:: Excerpted data ::
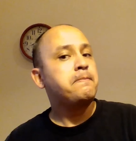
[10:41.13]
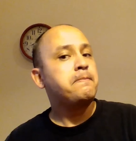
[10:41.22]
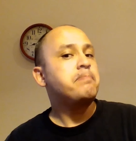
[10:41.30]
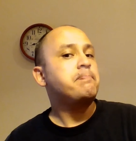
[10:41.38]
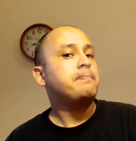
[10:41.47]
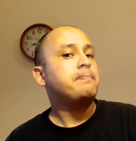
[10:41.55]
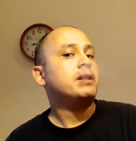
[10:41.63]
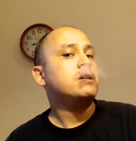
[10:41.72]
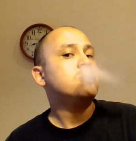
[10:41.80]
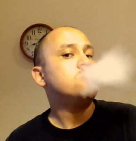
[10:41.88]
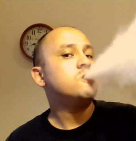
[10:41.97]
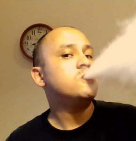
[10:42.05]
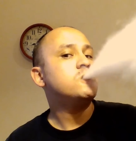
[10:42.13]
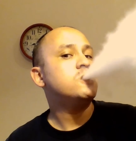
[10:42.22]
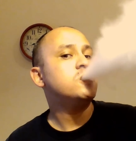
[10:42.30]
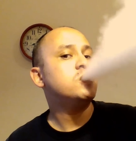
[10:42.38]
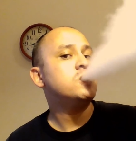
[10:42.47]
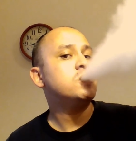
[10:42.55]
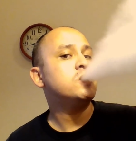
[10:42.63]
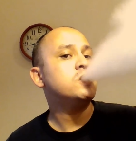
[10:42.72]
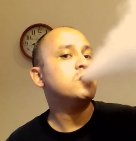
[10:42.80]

(no one is talking)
:::
_Your goal_: Each entry above should be restated word for word, though no picture may appear in the copy.

_Exercise result_:
[10:41.13]
[10:41.22]
[10:41.30]
[10:41.38]
[10:41.47]
[10:41.55]
[10:41.63]
[10:41.72]
[10:41.80]
[10:41.88]
[10:41.97]
[10:42.05]
[10:42.13]
[10:42.22]
[10:42.30]
[10:42.38]
[10:42.47]
[10:42.55]
[10:42.63]
[10:42.72]
[10:42.80]

(no one is talking)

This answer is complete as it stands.